St John the Apostle Church, est. 1820
|Sheepscombe shown within Gloucestershire|
|OS grid reference|
|Sovereign state||United Kingdom|
|EU Parliament||South West England|
Sheepscombe is a small village in the English county of Gloucestershire. Sheepscombe is located some 6.5 miles (10 km) south-east of the city of Gloucester, 6 miles (10 km) north-east of the town of Stroud, and 1.5 miles (2 km) east of the village of Painswick. It lies in a narrow valley, hidden behind the Cotswold scarp, and just off the A46 and B4070 roads.
The first record of the village dates from around 1260, with the original name of Sebbescumbe – the name possibly comes from the names of early local settlers named Ebba or Sebba. 'Combe' means valley. Variations of the name over the centuries have been: Sebbescumbe – Sciapp'scombe -Sheppescombe – Sheppiscombe – Shepescombe – Shepyscombe – Shipscombe – Shepscombe – Sheepscombe.
Since the early 17th century, Sheepscombe was involved in cloth making like many of the Cotswold towns in the area and its near neighbour Painswick. It enjoyed its industrial heyday during the late 18th and early 19th centuries, and the last mill closed in 1839. Following this, Sheepscombe suffered from increasing poverty and a falling population.
The village church, St John the Apostle, was built and opened in 1820. It was designed by John Wight, and later expanded in 1872 by Francis Niblett. It is constructed of limestone ashlar with a stone slate roof to coped gables. English Heritage has listed the church as Grade II for its special architectural and historic interest.

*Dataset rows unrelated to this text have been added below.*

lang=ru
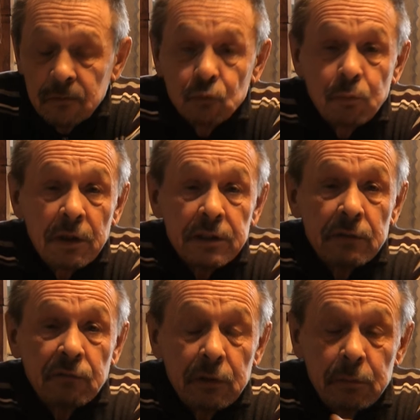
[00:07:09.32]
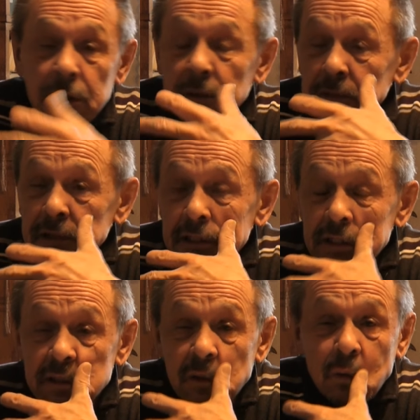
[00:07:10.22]
Ну, по тем временам,
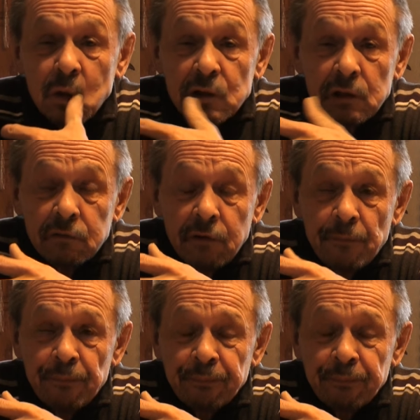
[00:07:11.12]
естественно, Коржев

The school was opened in 1822, a modernised building opening on the same site in 1882. Many of the houses in the village, at the northern end, date from the late 17th and early 18th centuries. The village's pub is the Butcher's Arms.
During the early part of the 20th century, Sheepscombe was still a rural, agricultural village, but today it has become, like many Cotswold villages, an expensive and select place to live. Most of its inhabitants are of the professional middle classes, who pay considerably for the privilege of living there. Situated at the bottom of a steep valley, Sheepscombe is a relatively inaccessible village, and not easy to live in for those without a car.
For the purposes of local government, Sheepscombe is within the civil parish of Painswick, the district of Stroud and the county of Gloucestershire. The civil parish of Painswick also contains the neighbouring villages of Slad and Edge.